*What is being asked*
Below are some records; print every one of them exactly.
☆ ☆ ☆ ☆ ☆ ☆ ☆
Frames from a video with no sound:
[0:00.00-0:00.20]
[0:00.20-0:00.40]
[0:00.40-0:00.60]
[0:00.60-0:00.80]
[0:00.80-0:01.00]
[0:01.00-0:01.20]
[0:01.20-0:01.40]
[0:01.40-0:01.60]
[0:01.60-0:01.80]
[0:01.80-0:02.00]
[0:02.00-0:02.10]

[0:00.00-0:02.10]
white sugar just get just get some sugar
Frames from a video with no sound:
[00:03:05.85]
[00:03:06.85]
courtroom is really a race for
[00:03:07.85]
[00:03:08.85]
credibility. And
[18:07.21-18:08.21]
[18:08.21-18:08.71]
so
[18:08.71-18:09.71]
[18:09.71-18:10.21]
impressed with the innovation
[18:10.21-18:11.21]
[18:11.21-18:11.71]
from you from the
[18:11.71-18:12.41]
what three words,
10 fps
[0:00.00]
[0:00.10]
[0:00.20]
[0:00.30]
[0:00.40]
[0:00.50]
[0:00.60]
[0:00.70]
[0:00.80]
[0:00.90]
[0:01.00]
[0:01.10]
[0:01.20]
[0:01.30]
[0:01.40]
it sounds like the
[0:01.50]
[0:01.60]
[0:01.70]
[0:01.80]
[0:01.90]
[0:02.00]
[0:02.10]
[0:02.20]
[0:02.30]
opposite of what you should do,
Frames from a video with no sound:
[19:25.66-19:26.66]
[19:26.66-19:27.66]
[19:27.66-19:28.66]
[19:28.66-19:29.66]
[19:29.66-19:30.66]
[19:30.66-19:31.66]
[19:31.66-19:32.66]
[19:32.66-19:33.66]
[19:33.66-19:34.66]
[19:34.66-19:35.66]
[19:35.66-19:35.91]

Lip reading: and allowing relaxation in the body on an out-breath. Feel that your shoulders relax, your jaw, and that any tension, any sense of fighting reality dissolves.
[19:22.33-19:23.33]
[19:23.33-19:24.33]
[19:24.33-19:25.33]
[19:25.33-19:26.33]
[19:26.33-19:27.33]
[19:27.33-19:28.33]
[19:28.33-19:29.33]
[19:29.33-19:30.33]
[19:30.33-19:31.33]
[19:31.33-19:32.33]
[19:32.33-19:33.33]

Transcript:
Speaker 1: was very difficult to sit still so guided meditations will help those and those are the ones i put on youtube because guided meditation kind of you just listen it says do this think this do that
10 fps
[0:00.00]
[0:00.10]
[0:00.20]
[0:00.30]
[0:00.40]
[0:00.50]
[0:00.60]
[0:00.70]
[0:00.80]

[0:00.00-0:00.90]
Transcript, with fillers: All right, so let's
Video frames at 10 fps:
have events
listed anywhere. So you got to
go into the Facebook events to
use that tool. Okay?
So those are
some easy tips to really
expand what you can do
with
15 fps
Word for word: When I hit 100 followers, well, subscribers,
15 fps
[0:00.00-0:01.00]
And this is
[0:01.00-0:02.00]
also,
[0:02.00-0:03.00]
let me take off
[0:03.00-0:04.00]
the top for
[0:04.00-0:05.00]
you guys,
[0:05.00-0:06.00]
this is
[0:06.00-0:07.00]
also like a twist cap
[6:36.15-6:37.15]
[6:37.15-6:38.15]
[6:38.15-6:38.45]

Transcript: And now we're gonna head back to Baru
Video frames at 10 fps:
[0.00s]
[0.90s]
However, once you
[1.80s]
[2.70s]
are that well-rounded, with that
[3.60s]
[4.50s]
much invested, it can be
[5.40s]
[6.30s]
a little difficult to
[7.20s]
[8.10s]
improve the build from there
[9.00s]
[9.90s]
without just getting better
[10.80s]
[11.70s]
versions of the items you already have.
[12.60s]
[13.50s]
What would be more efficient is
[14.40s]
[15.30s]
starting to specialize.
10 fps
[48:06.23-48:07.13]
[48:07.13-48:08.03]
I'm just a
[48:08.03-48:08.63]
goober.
☆ ☆ ☆ ☆ ☆ ☆ ☆
*Solution to this exercise*
Frames from a video with no sound:
[0:00.00-0:00.20]
[0:00.20-0:00.40]
[0:00.40-0:00.60]
[0:00.60-0:00.80]
[0:00.80-0:01.00]
[0:01.00-0:01.20]
[0:01.20-0:01.40]
[0:01.40-0:01.60]
[0:01.60-0:01.80]
[0:01.80-0:02.00]
[0:02.00-0:02.10]

[0:00.00-0:02.10]
white sugar just get just get some sugar
Frames from a video with no sound:
[00:03:05.85]
[00:03:06.85]
courtroom is really a race for
[00:03:07.85]
[00:03:08.85]
credibility. And
[18:07.21-18:08.21]
[18:08.21-18:08.71]
so
[18:08.71-18:09.71]
[18:09.71-18:10.21]
impressed with the innovation
[18:10.21-18:11.21]
[18:11.21-18:11.71]
from you from the
[18:11.71-18:12.41]
what three words,
10 fps
[0:00.00]
[0:00.10]
[0:00.20]
[0:00.30]
[0:00.40]
[0:00.50]
[0:00.60]
[0:00.70]
[0:00.80]
[0:00.90]
[0:01.00]
[0:01.10]
[0:01.20]
[0:01.30]
[0:01.40]
it sounds like the
[0:01.50]
[0:01.60]
[0:01.70]
[0:01.80]
[0:01.90]
[0:02.00]
[0:02.10]
[0:02.20]
[0:02.30]
opposite of what you should do,
Frames from a video with no sound:
[19:25.66-19:26.66]
[19:26.66-19:27.66]
[19:27.66-19:28.66]
[19:28.66-19:29.66]
[19:29.66-19:30.66]
[19:30.66-19:31.66]
[19:31.66-19:32.66]
[19:32.66-19:33.66]
[19:33.66-19:34.66]
[19:34.66-19:35.66]
[19:35.66-19:35.91]

Lip reading: and allowing relaxation in the body on an out-breath. Feel that your shoulders relax, your jaw, and that any tension, any sense of fighting reality dissolves.
[19:22.33-19:23.33]
[19:23.33-19:24.33]
[19:24.33-19:25.33]
[19:25.33-19:26.33]
[19:26.33-19:27.33]
[19:27.33-19:28.33]
[19:28.33-19:29.33]
[19:29.33-19:30.33]
[19:30.33-19:31.33]
[19:31.33-19:32.33]
[19:32.33-19:33.33]

Transcript:
Speaker 1: was very difficult to sit still so guided meditations will help those and those are the ones i put on youtube because guided meditation kind of you just listen it says do this think this do that
10 fps
[0:00.00]
[0:00.10]
[0:00.20]
[0:00.30]
[0:00.40]
[0:00.50]
[0:00.60]
[0:00.70]
[0:00.80]

[0:00.00-0:00.90]
Transcript, with fillers: All right, so let's
Video frames at 10 fps:
have events
listed anywhere. So you got to
go into the Facebook events to
use that tool. Okay?
So those are
some easy tips to really
expand what you can do
with
15 fps
Word for word: When I hit 100 followers, well, subscribers,
15 fps
[0:00.00-0:01.00]
And this is
[0:01.00-0:02.00]
also,
[0:02.00-0:03.00]
let me take off
[0:03.00-0:04.00]
the top for
[0:04.00-0:05.00]
you guys,
[0:05.00-0:06.00]
this is
[0:06.00-0:07.00]
also like a twist cap
[6:36.15-6:37.15]
[6:37.15-6:38.15]
[6:38.15-6:38.45]

Transcript: And now we're gonna head back to Baru
Video frames at 10 fps:
[0.00s]
[0.90s]
However, once you
[1.80s]
[2.70s]
are that well-rounded, with that
[3.60s]
[4.50s]
much invested, it can be
[5.40s]
[6.30s]
a little difficult to
[7.20s]
[8.10s]
improve the build from there
[9.00s]
[9.90s]
without just getting better
[10.80s]
[11.70s]
versions of the items you already have.
[12.60s]
[13.50s]
What would be more efficient is
[14.40s]
[15.30s]
starting to specialize.
10 fps
[48:06.23-48:07.13]
[48:07.13-48:08.03]
I'm just a
[48:08.03-48:08.63]
goober.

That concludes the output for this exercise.